▶ _Given records_
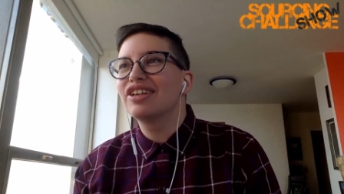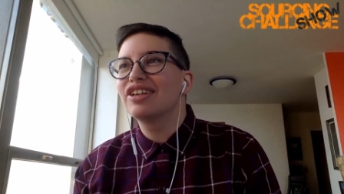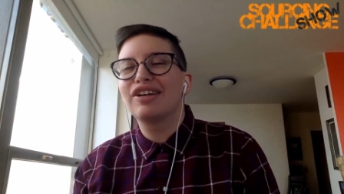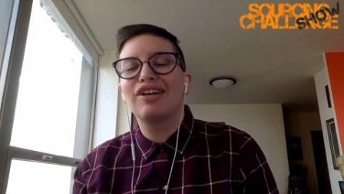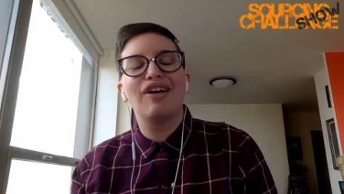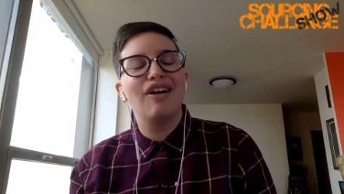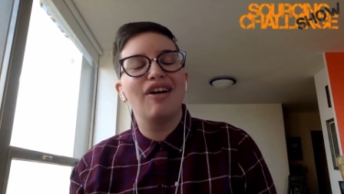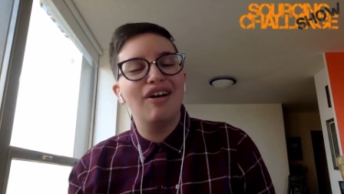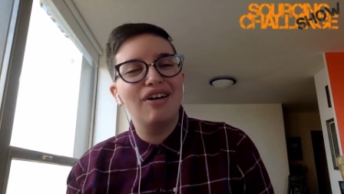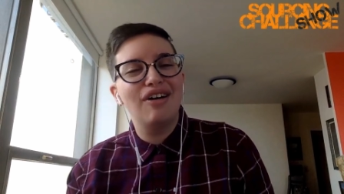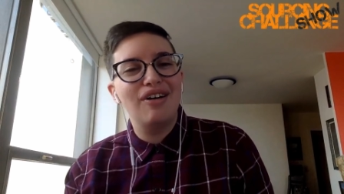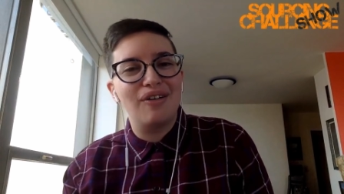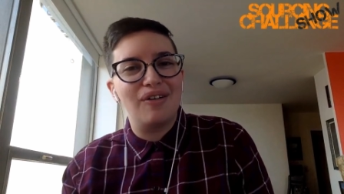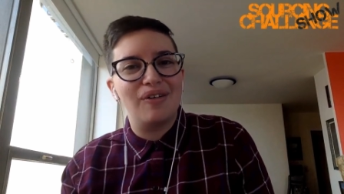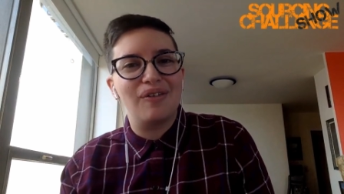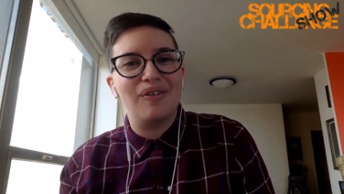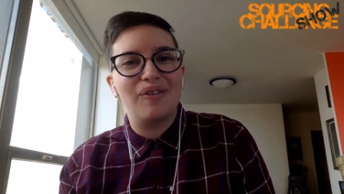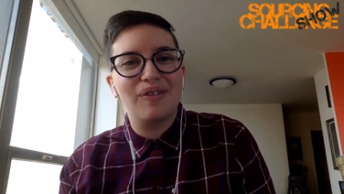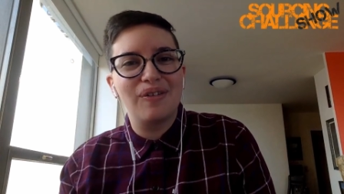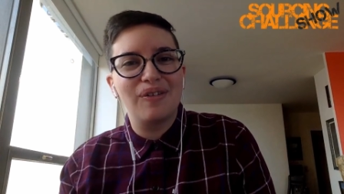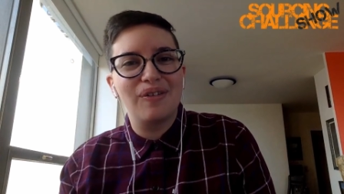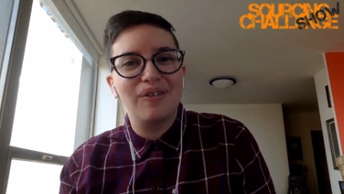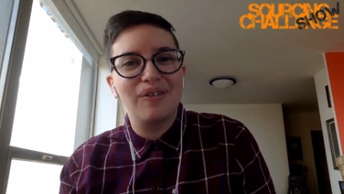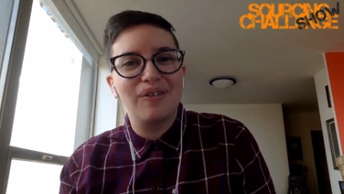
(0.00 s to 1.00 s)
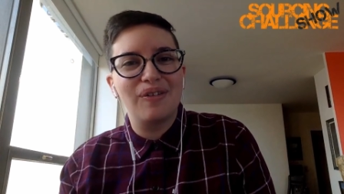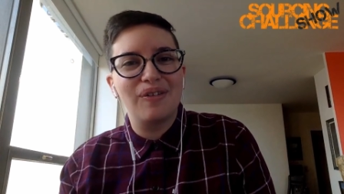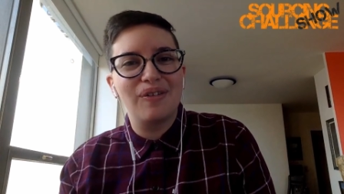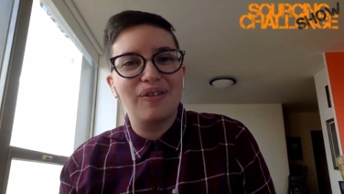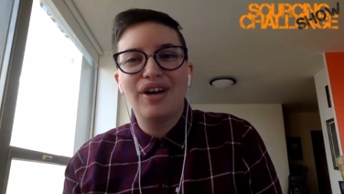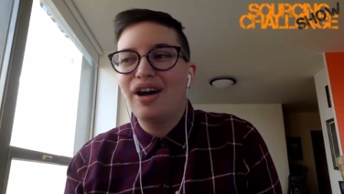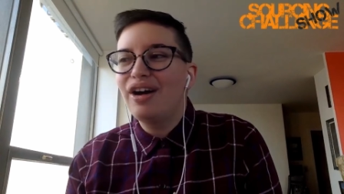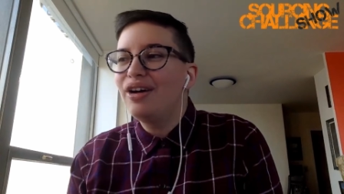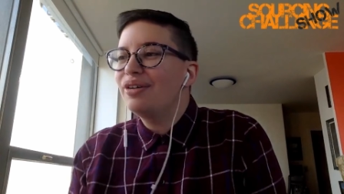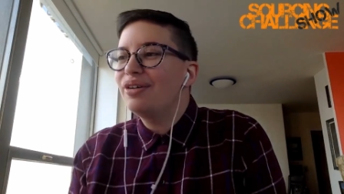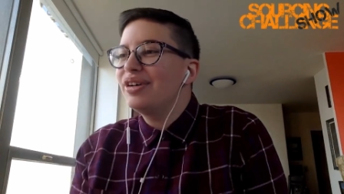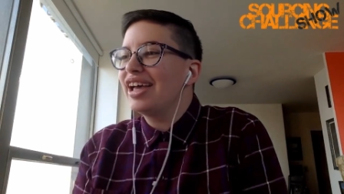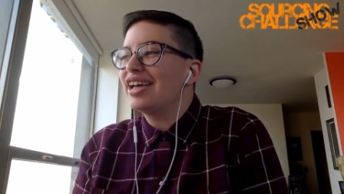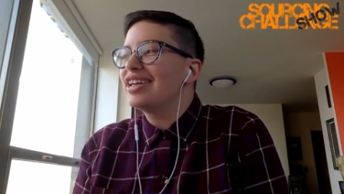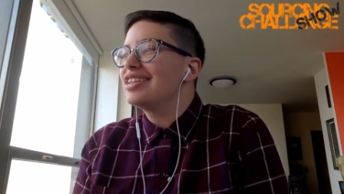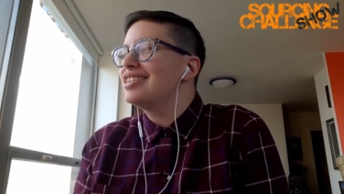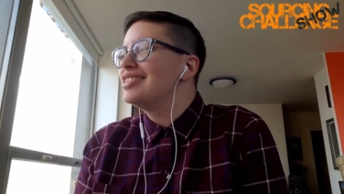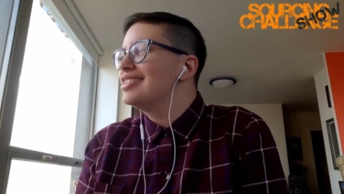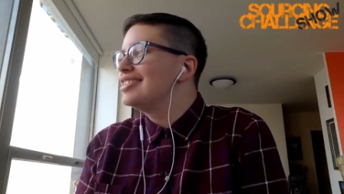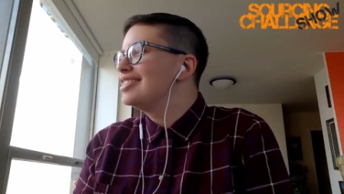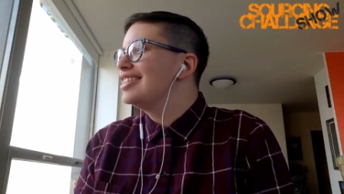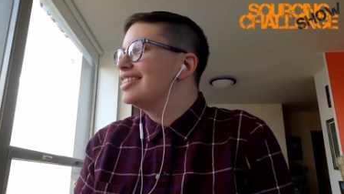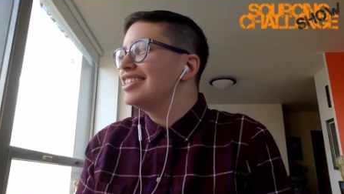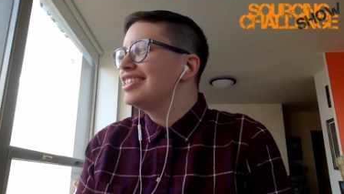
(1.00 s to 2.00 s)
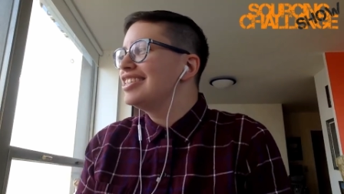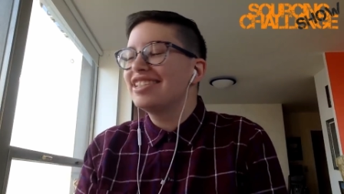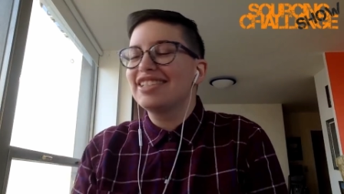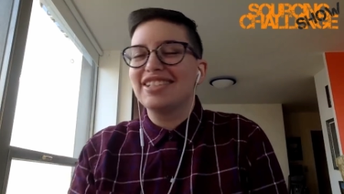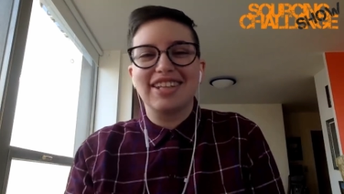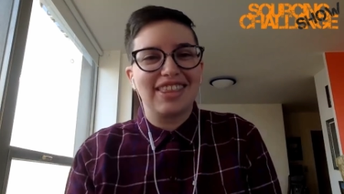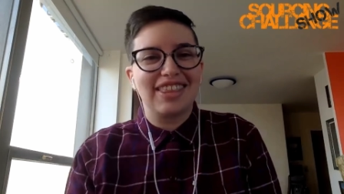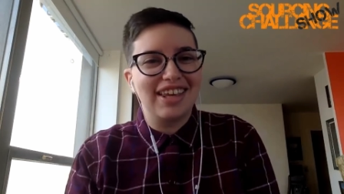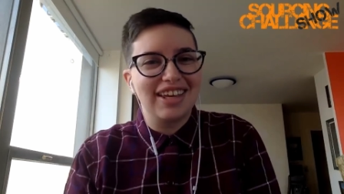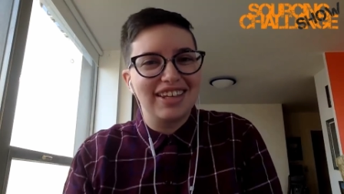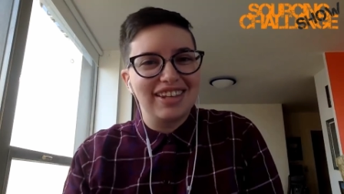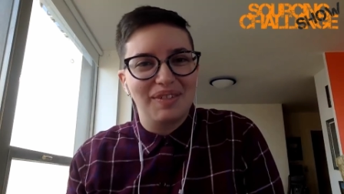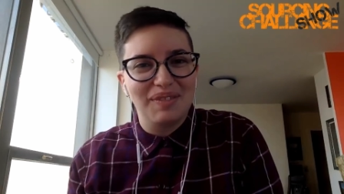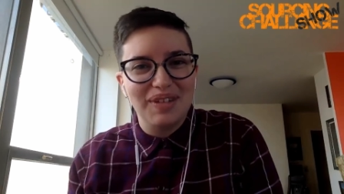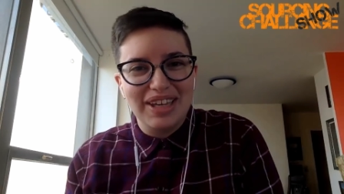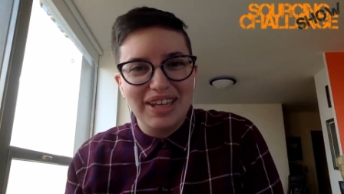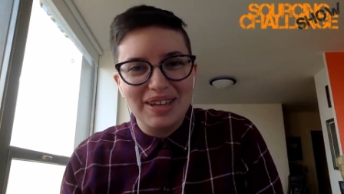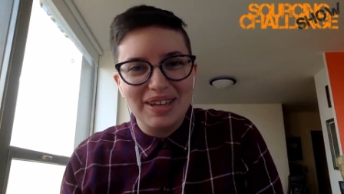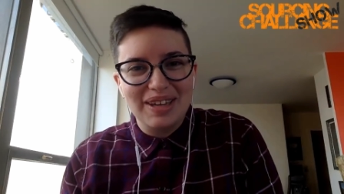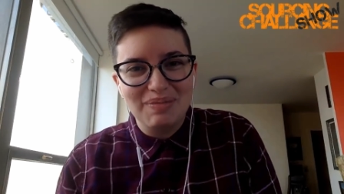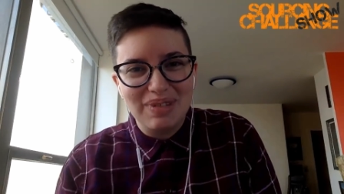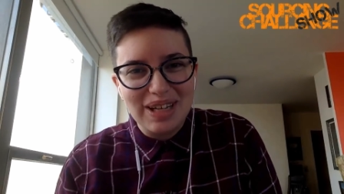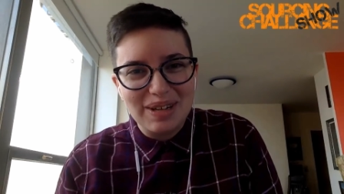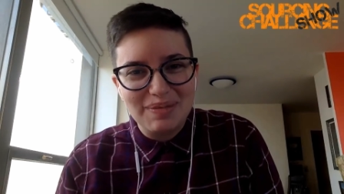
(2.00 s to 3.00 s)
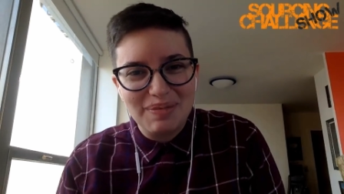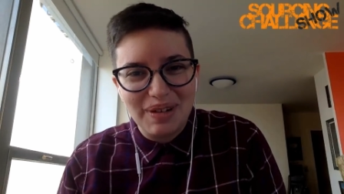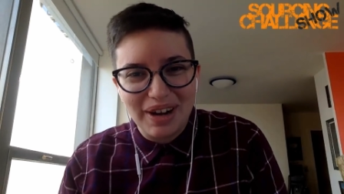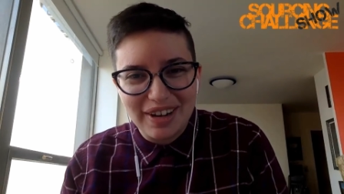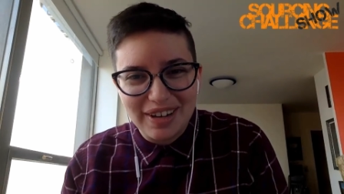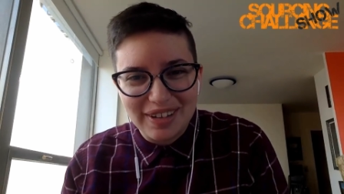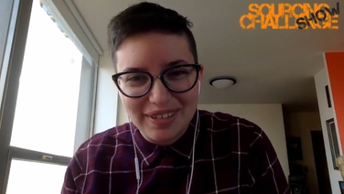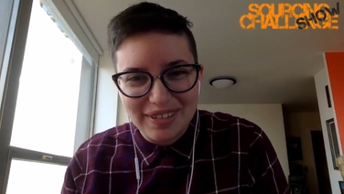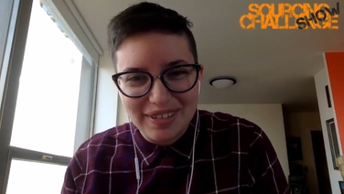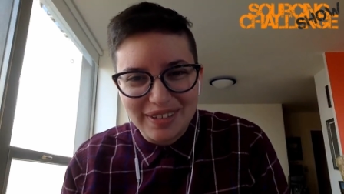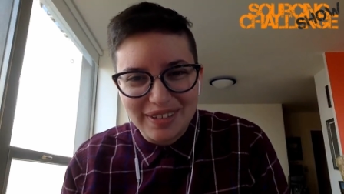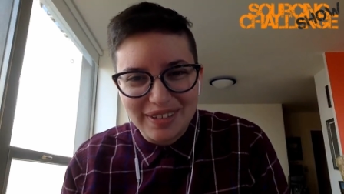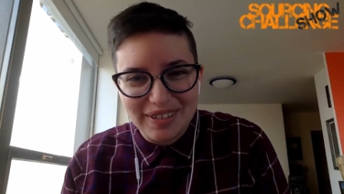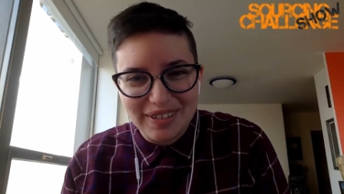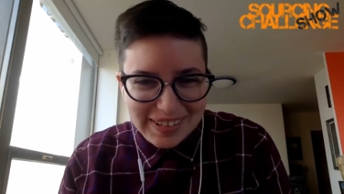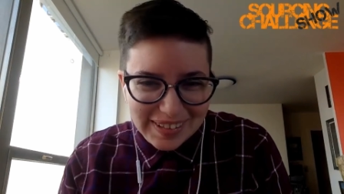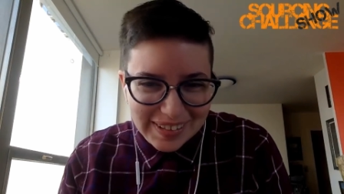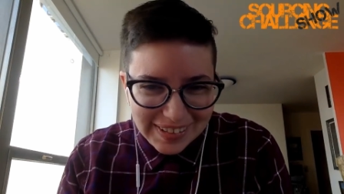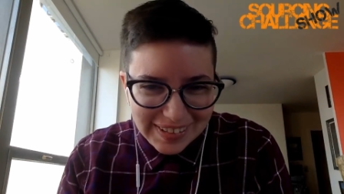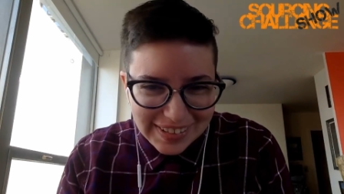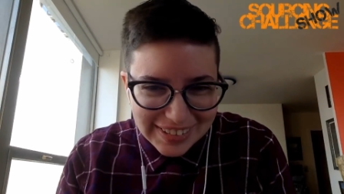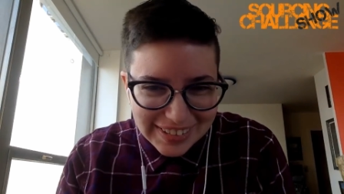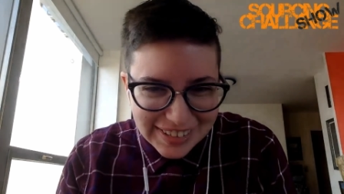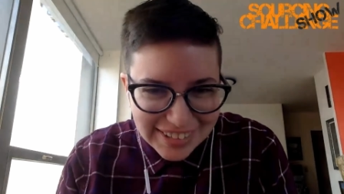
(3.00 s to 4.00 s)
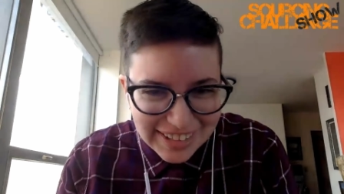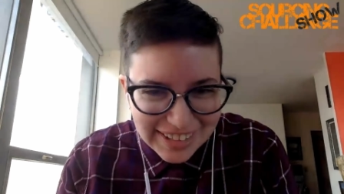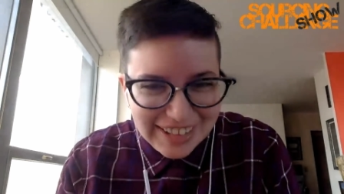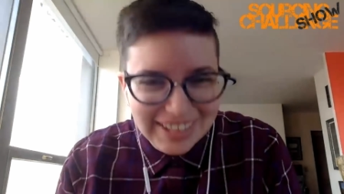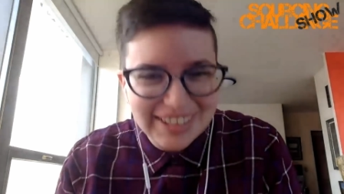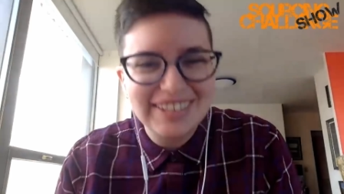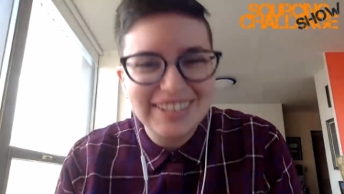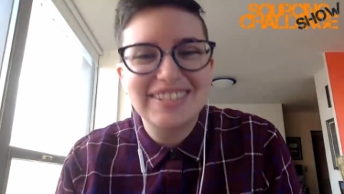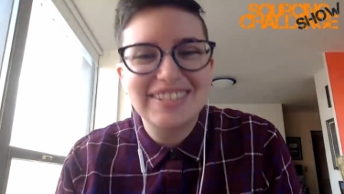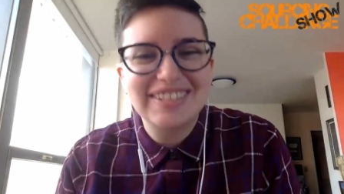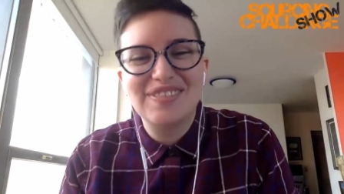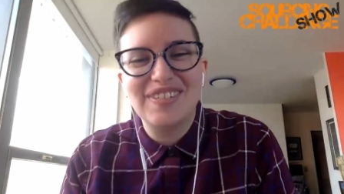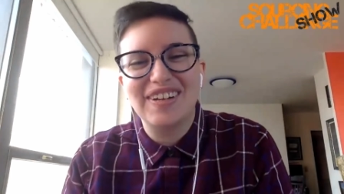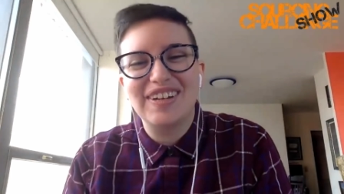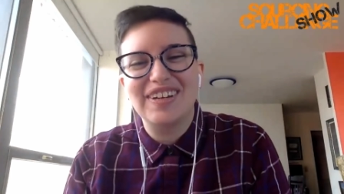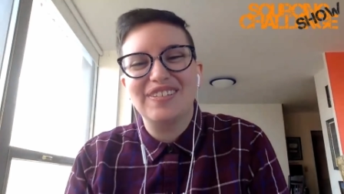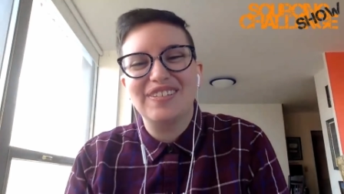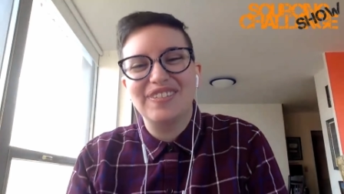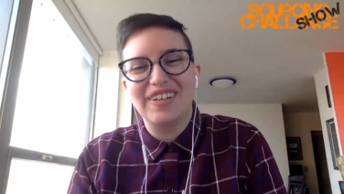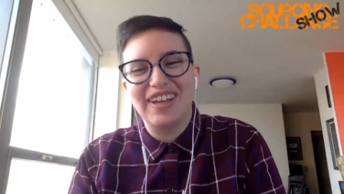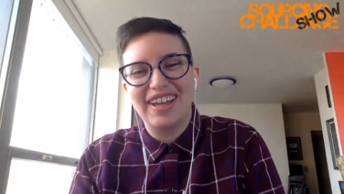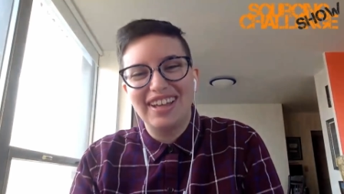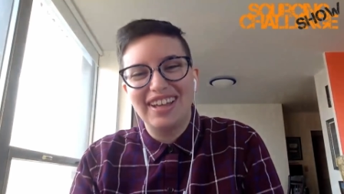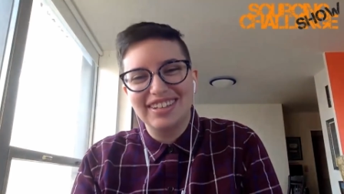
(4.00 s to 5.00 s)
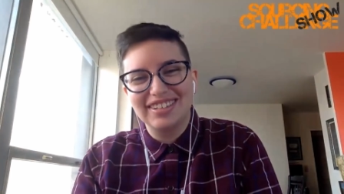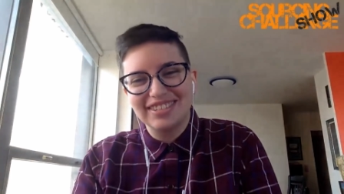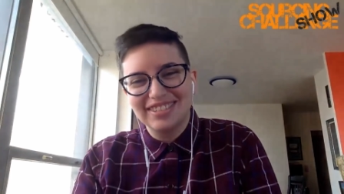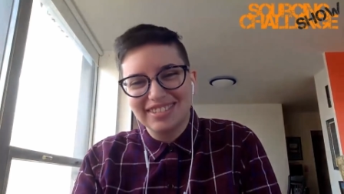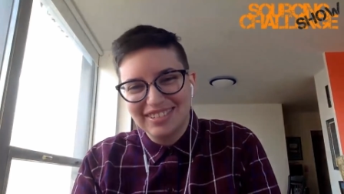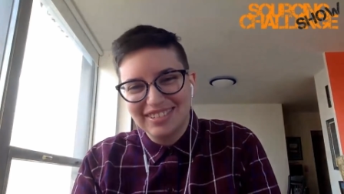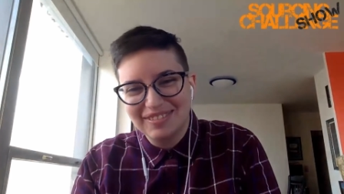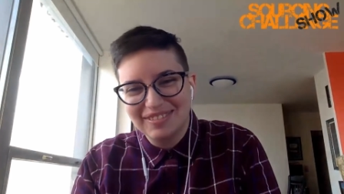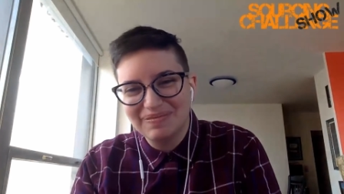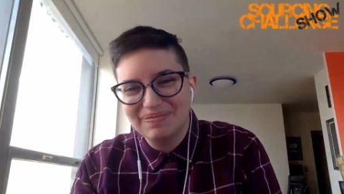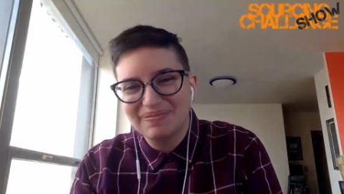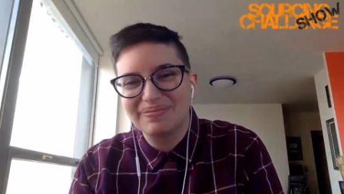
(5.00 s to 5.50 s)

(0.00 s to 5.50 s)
And you're like, oh yes, this is a thing that we can be a part of too. Very fun.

▶ _About this task_
The job here is to retype the data exactly, with no pictures included.

▶ _Answer for this exercise_
(0.00 s to 1.00 s)
(1.00 s to 2.00 s)
(2.00 s to 3.00 s)
(3.00 s to 4.00 s)
(4.00 s to 5.00 s)
(5.00 s to 5.50 s)

(0.00 s to 5.50 s)
And you're like, oh yes, this is a thing that we can be a part of too. Very fun.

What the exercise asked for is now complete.